Internet : une arme de révolution massive ?
Organisation :
Depuis le 6 avril 2008, de nombreux internautes égyptiens n'ont de cesse de communiquer pour appeler au changement dans la société. Ayant grandi sous une loi d'état d'urgence qui les empêche de s'exprimer librement, ils ont également les premières victimes du harcèlement des autorités. En 2008, plus de 500 d'entre eux ont été arrêtés en raison du contenu de leurs publications en ligne.
Internet est un bruit de fond qui accompagne la vie politique égyptienne depuis les élections législatives de 2005. C'est un bourdonnement qui gronde et intéresse de plus en plus les Egyptiens. La réputation de la blogosphère locale grandit au même rythme que le nombre de ses adeptes. Aujourd'hui, le pays compte le plus fort taux de pénétration d'Internet sur le continent africain (20% de la population surfe sur le Net).
L'utilisation d'Internet étant de plus en plus répandue parmi les jeunes citadins égyptiens, les autorités surveillent cet espace de près. Dans le quartier de la Bourse de la capitale (Borsa street), la présence d'agents tendant l‘oreille vers les blogueurs qui parlent de “révolution”, de “changement”, de “colère”, et du 6 avril 2009, est notable.
En 2009, un appel a été lancé pour que le 6 avril devienne un jour de “colère”. Et tous les moyens de communication sont bons pour toucher toute la société. Depuis des slogans écrits sur les billets de banque à des milliers de SMS envoyés à des numéros inconnus. Ces jeunes utilisateurs de Facebook n'ont aucune expérience politique et l'on ignore leur nombre réel. Mais c'est là leur force. Toute forme de réunion étant interdite en vertu de la loi sur l'état d'urgence à laquelle est soumis le pays depuis 28 ans, Internet permet de se rassembler via un ordinateur.
Intimider les internautes à défaut de pouvoir contrôler Internet
“Nous avons une presse indépendante, mais elle ne brise aucune règle. Nous publions des photos et des vidéos sur nos blogs pour les briser. C'est un peu comme faire apparaître le génie de la lampe, qui n'y retournerait plus jamais”, explique Wael Abbas, considéré comme l'un des blogueurs les plus emblématiques en Egypte. Il est à l'origine de l'un des scandales les plus importants de cette décennie. La publication de vidéos sur son blog en janvier 2007, montrant des actes de torture commis par deux officiers de police dans un commissariat du Caire, a très probablement mené à la condamnation de ces officiers de police à une peine de prison, chose qui n'était pas survenue dans le pays depuis plus de vingt ans. Beaucoup de jeunes ont commencé à bloguer pour l'imiter.

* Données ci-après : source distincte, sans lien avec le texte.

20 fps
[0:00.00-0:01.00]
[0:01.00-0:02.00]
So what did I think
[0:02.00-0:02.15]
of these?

Devant cet engouement pour la Toile, l'étau se resserre sur les télécommunications. Depuis 2008, il n'est plus possible pour les Egyptiens de se procurer une ligne téléphonique non enregistrée. Mais le contrôle est loin d'être total. Une nouvelle régulation est en vigueur. Elle modifie les conditions d'utilisation du réseau Internet sans fil (WiFi). Tout d'abord, la connexion est devenue payante. Pour se connecter, il est nécessaire de fournir une adresse e-mail sur laquelle est envoyé le mot de passe et le nom d'utilisateur nécessaires.
Par ailleurs, un projet de loi est en discussion au Parlement concernant la régulation du Net. Il prévoit notamment des peines d'emprisonnement pour “abus de l'utilisation d'Internet” et pour “publication de contenu multimédia sans autorisation du gouvernement”.

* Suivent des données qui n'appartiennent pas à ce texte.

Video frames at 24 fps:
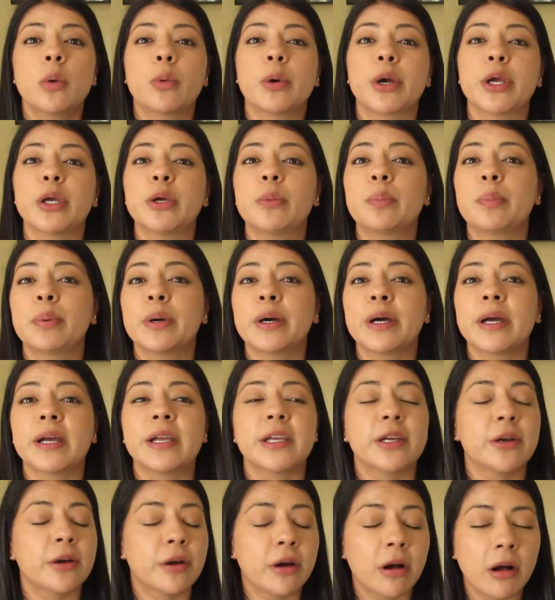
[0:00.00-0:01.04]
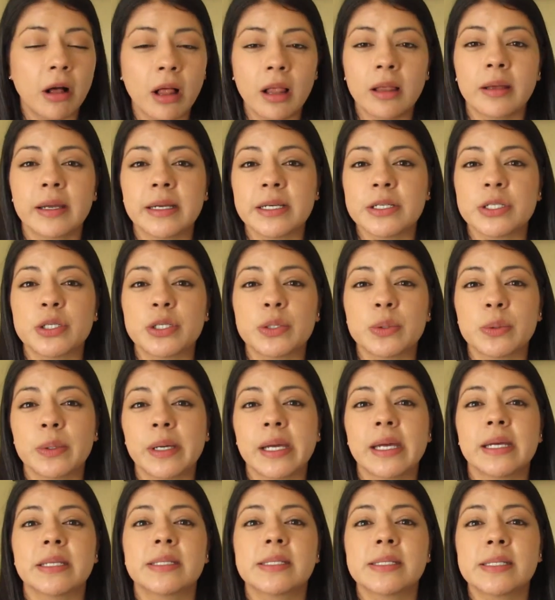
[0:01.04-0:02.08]
where you put your all into
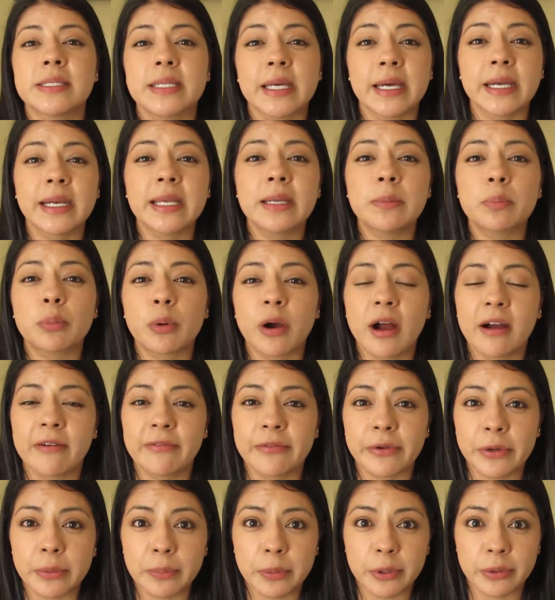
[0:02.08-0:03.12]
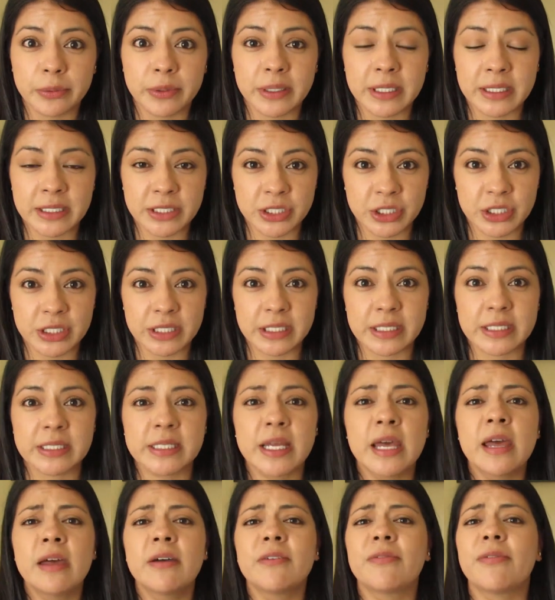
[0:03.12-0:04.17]
it, study profitable niches,
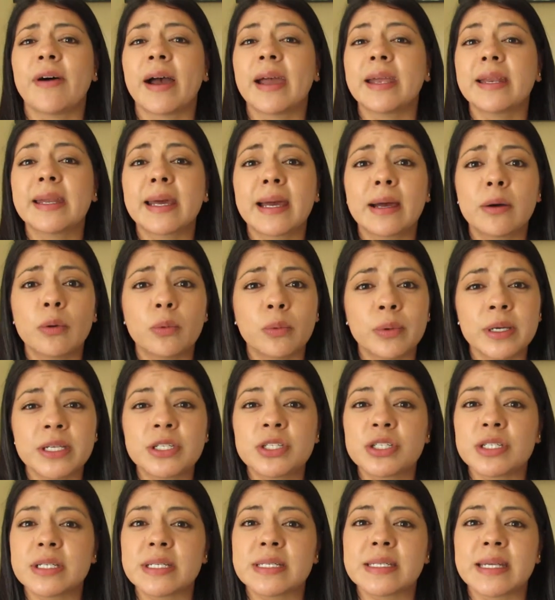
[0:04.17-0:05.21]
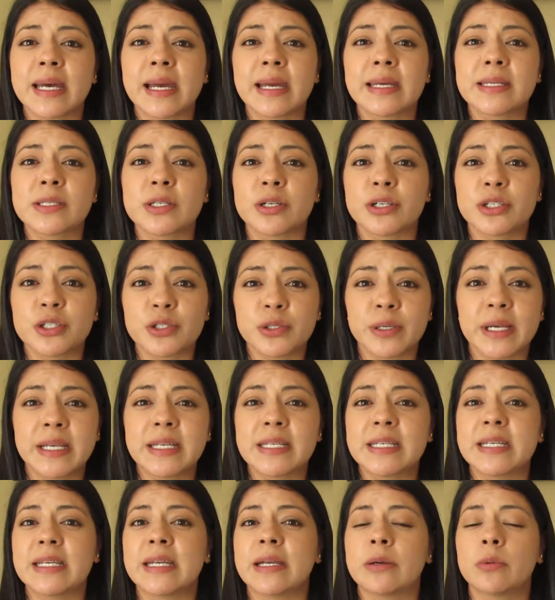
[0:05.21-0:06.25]
find out which designs are
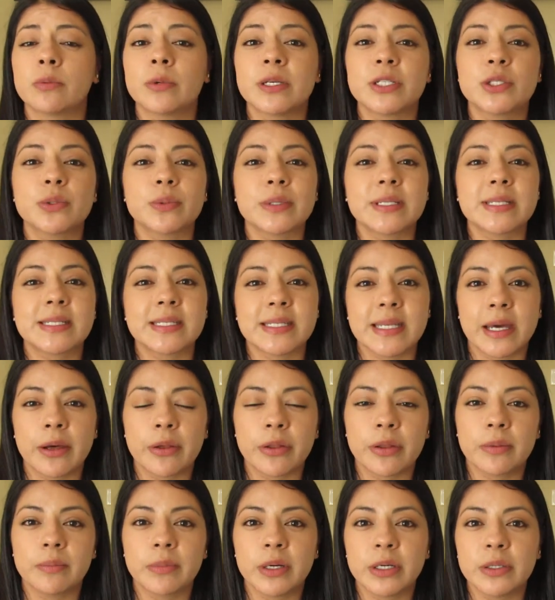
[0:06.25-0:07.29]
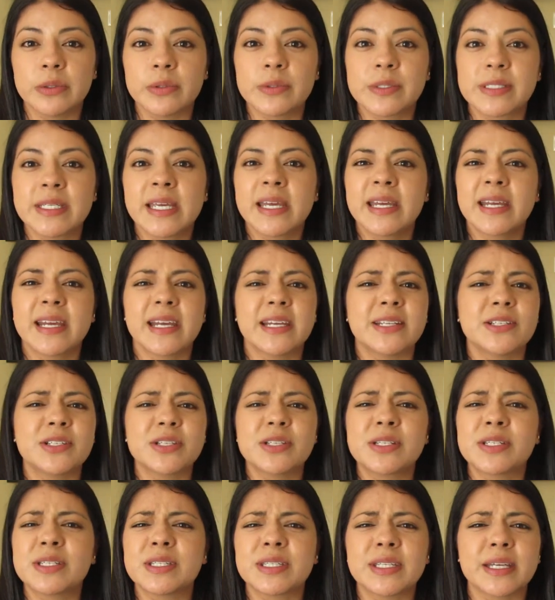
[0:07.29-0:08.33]
trendy and which ones sell the most, and
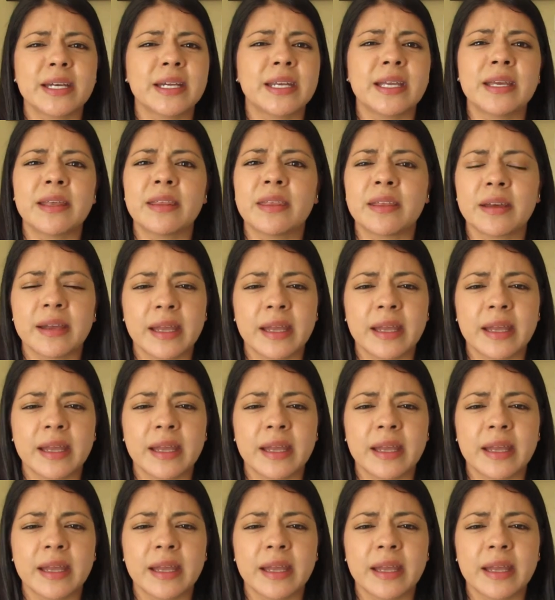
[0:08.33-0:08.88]
just study the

Face à ces pressions, les internautes résistent. Le blogueur Mohammed Adel, qui a été détenu durant quatre mois pour avoir publié des articles sur Internet et avoir pris position sur le conflit Israélo-palestinien, persiste. A l'heure actuelle, il ne sait toujours pas où il était détenu. Il s'agit de sa quatrième arrestation en deux ans, mais il continue le combat.
Petite histoire d'une grève virale contestée
Le 6 avril 2008, une grève a eu lieu au nord du Caire, à Mahalla, siège de l'usine de textile la plus importante du pays. En soutien à cette grève du Nord, les blogueurs cairotes ont répercuté le message, formant eux-mêmes un “groupe du 6 avril” sur la plateforme Facebook. “6-avril” est devenu un mouvement regroupant des partisans de toutes les sensibilités politiques. 1254 grèves auraient organisées dans le pays, entre le 6 avril et le 31 décembre 2008, malgré leur caractère illégal. Pour Mona Salem, correspondante de l'Agence France-Presse au Caire, le 6 avril est un moment “rare” dans l'histoire contemporaine égyptienne. L'ayant couvert pour l'agence, elle affirme que l'intérêt de ce mouvement “ne réside pas dans ses conséquences, car rien n'a changé. Il montre simplement que des jeunes, sans affiliation politique précise, s'intéressent à ce qui se passe dans leur société”. Cet élan nationaliste intrigue le gouvernement, qui a été pris au dépourvu.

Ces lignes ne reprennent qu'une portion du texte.